Another program, JPEG Recovery Pro ($50), seemed to be offering a 15-day trial that would at least show me low-quality watermarked copies of the photos after recovery.  They also had a Basic version ($40), but it seemed to lack some features that would be useful when editing numerous JPGs.  I downloaded and tried their Pro version.  When I ran it, I got an error:  "Access violation at address 00846DC1 in module 'JPEGRec5.exe."  Possibly it was due to the fact that I installed without first shutting down all other programs.  I uninstalled and tried again.  That wasn't it.  I tried on a different folder.  It worked.  Apparently the file and folder name combination was too long.  I moved the folder to a higher-level location, so that the full pathname would be shorter, and tried again.  Nope.  I removed spaces from the folder name.  No.  I made the folder name shorter than 9 characters.  No.  I removed the files from that folder to another high-level folder with an eight-character name.  Still got the error.  I put a copy of one of the corrupted JPGs in a different folder.  The program ran on that folder, in the sense of detecting several JPGs there, but it did not detect this particular JPG.  So, hmm, this program was a possibility, but I'd have to tinker with it to make it work.

There may have been other possibilities.  I did not fully explore the results of my search.  But at this point it did start to seem that, if I wanted to download a program and do my own file recovery, it appeared that it would have to be a manual, one-by-one recovery process, whether using PixRecovery or some other program.  I ran across references to JPEGsnoop and other programs that likewise seemed to require the user to do bit-by-bit editing of the JPG file in ways that were sometimes described as difficult.  It appeared that JPEGsnoop might provide a relatively easy way to locate where the errors were.
I looked at the corrupted JPGs in IrfanView again.  For the ones I looked at, the error was the same:  "Can't read file header!  Unknown file format or file not found!"  I did a search and found people going through various struggles.  One suggestion was to try opening the corrupted JPGs in a different image editing program.  IrfanView was often recommended, but these had already failed there, so now I tried Gimp.  It allowed me to select and try opening all of the corrupted JPGs.  None opened, so Gimp did not seem superior to IrfanView in this task.  Gimp did, however, produce more detailed error messages.  It showed only the first several onscreen and then redirected the rest of them to stderr.  I wasn't sure where that was.  The several that did appear onscreen indicated that several files had similar problems:  "starts with 0x31 0xd9" or "starts with "0xaa 0xe9."  These seemed to mean I would have to edit the files manually to correct those starting errors.  Microsoft said that stderr meant the command prompt window.  It seemed I could capture the full log of errors by starting Gimp from the command line and redirecting that output to a text file.  Right-clicking > Properties on the Gimp icon that I clicked on to run the program told me where the Gimp .exe file was.  I opened a command window there and typed the needed command.  I was running the portable version of Gimp, so in my case the command was:

start "" "W:\Start Menu\Programs\Multimedia\Images\Editors\GIMPPortable\GimpPortable.exe" > D:\GimpLog.txt
So then, when Gimp started, I tried again to open all those JPGs.  When Gimp was done trying and failing, I opened D:\GimpLog.txt.  Unfortunately, there was nothing in it, so apparently I hadn't done that quite right.
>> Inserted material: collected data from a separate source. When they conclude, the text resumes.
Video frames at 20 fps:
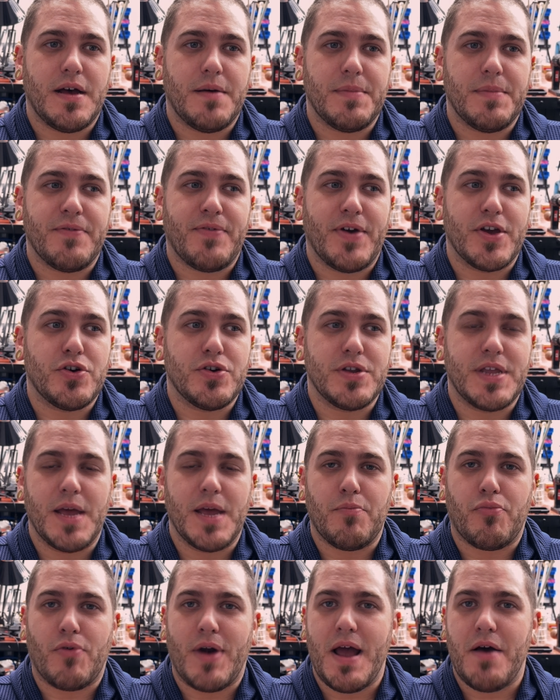If I could get
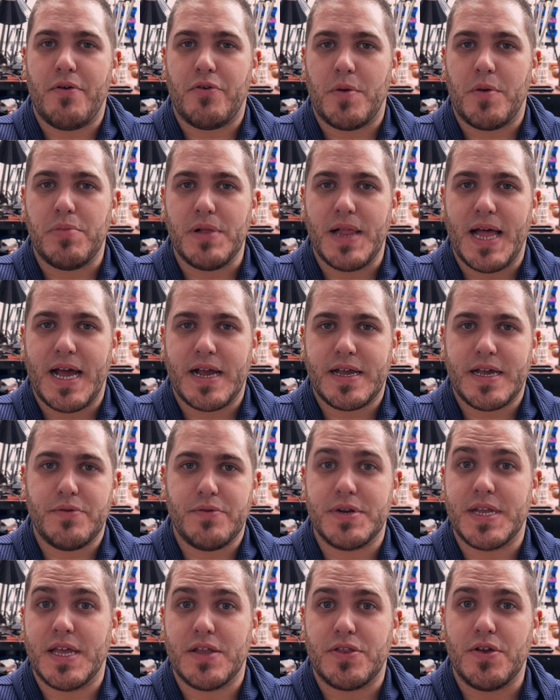brown or black, I would
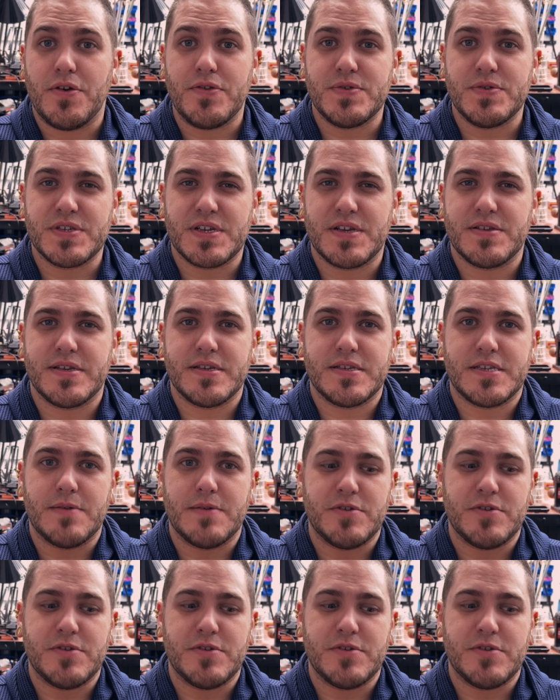get those ones because they seem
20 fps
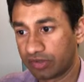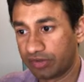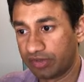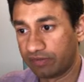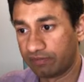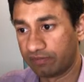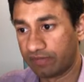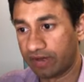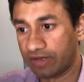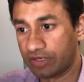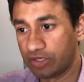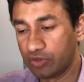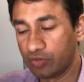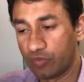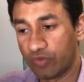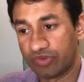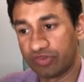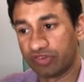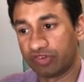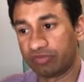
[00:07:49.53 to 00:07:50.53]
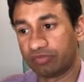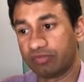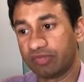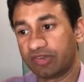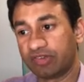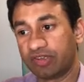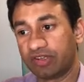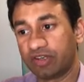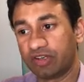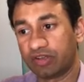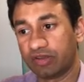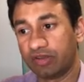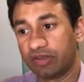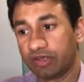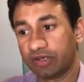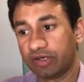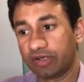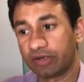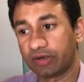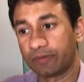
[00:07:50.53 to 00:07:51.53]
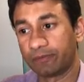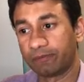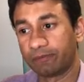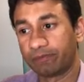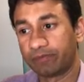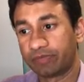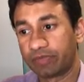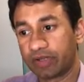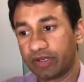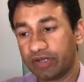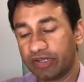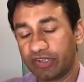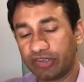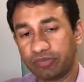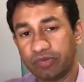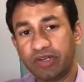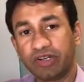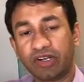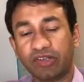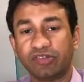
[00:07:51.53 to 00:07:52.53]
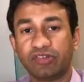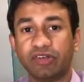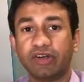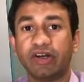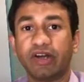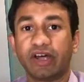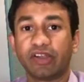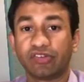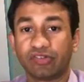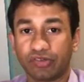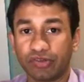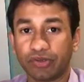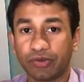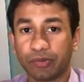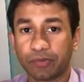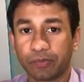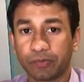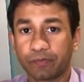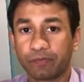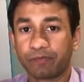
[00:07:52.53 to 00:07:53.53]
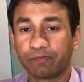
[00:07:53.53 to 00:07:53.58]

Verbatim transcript: the value which is missing here is being considered as zero.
I still didn't have a plan for what I would do if I did find out exactly what the errors were, so I paused the error output project to think about that.  I decided that these were old files, and there was really no urgency to this project.  There was always the possibility that, in the next year or however long it would be until I would get back to it, someone would come along with a cheap or free program or other great solution that would really take care of it, without all that manual editing.  Therefore, I shelved this project for the time being.